The Sultan Qaboos Cultural Center (SQCC) is an organization based in Washington, D.C., that seeks to promote understanding of the culture and heritage of Oman and the countries of the Arabian Peninsula. Through programs in the United States and the Persian Gulf, the Center seeks to "educate a new generation of culturally sensitive and knowledgeable experts, scholars, diplomats, and politicians in each society".

SQCC's focus of education about Oman's cultural heritage is present in its programs aimed at both students and educators. SQCC has developed an interactive educational website called The Indian Ocean in World History, which tracks human interaction throughout the Indian Ocean region.

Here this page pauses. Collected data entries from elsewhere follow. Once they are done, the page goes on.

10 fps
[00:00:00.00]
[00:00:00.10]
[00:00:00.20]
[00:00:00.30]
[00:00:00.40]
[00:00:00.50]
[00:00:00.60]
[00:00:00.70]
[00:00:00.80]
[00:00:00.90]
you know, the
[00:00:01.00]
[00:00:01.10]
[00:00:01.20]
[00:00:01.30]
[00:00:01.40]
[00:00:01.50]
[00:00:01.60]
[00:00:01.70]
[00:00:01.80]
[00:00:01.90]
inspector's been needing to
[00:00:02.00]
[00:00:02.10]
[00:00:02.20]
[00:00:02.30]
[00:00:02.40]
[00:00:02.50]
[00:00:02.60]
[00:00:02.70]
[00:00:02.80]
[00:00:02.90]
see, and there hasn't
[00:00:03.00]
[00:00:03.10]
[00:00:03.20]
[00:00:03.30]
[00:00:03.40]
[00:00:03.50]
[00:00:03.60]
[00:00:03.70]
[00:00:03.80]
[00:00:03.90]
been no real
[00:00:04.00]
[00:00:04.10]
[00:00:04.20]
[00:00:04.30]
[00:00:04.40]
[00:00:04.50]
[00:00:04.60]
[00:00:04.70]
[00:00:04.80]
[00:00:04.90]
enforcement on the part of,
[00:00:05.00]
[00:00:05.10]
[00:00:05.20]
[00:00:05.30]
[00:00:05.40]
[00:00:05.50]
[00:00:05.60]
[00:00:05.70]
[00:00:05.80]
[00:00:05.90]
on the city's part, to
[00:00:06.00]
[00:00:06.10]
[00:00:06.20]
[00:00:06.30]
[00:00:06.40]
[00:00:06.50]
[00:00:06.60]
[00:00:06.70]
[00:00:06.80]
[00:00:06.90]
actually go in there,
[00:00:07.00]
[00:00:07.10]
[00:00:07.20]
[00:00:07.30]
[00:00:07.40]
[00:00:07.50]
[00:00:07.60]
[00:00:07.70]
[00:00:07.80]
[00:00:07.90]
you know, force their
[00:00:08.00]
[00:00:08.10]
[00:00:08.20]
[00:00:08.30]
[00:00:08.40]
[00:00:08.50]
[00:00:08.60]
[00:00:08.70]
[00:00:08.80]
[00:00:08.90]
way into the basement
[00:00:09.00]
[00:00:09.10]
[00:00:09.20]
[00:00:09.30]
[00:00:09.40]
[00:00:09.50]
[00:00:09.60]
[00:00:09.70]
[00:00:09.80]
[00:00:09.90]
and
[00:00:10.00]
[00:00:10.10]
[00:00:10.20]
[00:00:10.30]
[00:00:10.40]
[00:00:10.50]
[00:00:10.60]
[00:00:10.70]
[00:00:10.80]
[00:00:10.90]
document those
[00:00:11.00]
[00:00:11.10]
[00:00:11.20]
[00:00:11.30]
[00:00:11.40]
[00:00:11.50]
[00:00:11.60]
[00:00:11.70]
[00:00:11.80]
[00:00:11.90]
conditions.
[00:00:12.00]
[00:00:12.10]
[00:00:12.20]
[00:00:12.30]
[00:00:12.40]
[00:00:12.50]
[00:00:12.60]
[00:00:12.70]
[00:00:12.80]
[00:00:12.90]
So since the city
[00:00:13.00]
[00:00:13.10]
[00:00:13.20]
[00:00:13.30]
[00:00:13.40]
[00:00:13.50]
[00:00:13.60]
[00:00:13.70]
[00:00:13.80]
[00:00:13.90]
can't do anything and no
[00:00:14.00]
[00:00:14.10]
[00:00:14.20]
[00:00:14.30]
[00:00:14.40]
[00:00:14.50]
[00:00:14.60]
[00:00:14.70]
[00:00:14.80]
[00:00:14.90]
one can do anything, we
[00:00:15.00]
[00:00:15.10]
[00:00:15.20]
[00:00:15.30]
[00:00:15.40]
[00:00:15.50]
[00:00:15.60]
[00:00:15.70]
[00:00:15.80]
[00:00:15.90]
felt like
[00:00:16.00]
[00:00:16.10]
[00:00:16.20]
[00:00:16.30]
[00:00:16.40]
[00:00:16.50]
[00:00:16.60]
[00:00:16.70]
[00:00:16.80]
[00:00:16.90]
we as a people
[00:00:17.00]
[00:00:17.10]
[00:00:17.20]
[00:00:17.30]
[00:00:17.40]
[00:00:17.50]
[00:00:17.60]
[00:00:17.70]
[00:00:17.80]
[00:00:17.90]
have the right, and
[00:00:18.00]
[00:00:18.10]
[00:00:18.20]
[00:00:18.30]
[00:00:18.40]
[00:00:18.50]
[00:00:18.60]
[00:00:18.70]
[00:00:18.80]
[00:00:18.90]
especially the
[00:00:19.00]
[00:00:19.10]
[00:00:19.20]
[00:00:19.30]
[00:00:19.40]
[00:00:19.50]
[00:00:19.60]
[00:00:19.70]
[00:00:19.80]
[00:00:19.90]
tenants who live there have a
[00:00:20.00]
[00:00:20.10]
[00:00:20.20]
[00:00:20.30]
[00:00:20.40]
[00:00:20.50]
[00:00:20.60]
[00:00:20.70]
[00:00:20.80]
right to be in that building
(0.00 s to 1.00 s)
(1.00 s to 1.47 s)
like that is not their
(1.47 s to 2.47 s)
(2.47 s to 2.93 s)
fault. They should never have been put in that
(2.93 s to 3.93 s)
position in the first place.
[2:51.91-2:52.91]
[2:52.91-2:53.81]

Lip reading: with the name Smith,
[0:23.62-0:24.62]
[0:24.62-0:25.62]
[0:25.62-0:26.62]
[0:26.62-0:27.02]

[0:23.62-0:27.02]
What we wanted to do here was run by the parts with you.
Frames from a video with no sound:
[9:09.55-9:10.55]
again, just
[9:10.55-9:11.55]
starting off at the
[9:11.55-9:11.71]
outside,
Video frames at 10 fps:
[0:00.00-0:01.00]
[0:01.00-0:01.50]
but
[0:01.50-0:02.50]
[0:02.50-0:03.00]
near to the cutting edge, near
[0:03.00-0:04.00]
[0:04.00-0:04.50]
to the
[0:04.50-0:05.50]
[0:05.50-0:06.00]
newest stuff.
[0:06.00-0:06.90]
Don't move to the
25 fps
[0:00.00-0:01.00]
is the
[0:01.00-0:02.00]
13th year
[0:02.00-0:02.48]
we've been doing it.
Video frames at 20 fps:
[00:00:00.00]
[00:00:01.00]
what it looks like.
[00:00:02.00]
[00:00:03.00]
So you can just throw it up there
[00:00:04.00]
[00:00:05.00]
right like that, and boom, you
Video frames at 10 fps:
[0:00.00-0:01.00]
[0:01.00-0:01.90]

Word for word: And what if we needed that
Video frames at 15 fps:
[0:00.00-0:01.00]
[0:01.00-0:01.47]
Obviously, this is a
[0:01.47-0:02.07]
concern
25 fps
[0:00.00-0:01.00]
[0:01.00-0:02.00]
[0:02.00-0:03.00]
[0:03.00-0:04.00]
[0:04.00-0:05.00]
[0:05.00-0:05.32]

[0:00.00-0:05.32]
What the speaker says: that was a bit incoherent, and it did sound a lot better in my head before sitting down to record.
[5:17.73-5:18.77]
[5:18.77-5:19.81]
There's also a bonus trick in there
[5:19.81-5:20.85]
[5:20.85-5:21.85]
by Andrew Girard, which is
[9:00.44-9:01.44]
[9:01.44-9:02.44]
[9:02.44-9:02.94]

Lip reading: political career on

SQCC has also worked with the John F. Kennedy Center for the Performing Arts on a dance production entitled OMAN...O Man!, which featured young Omani and American dancers. This production was conceived and directed by Debbie Allen, with music by Arturo Sandoval. It was commissioned by the Kennedy Center especially for their Arabesque Festival in March 2009 and was performed during the last four days of the three-week festival. Other programs include an Arabic scholarship program and a research fellowship. Educational materials for teachers and students are also available on the SQCC website; additional cultural programs include lectures, symposia, performances, speaker tours, and cultural immersion programs. The center also offers internships for undergraduate and graduate university students.

H.E. Hunaina al-Mughairy, Ambassador of Oman to the United States, serves as Chair of the SQCC Board of Oversight. Kathleen Ridolfo serves as executive director, and Dr. Iman Al Busaidi is the deputy director in Oman.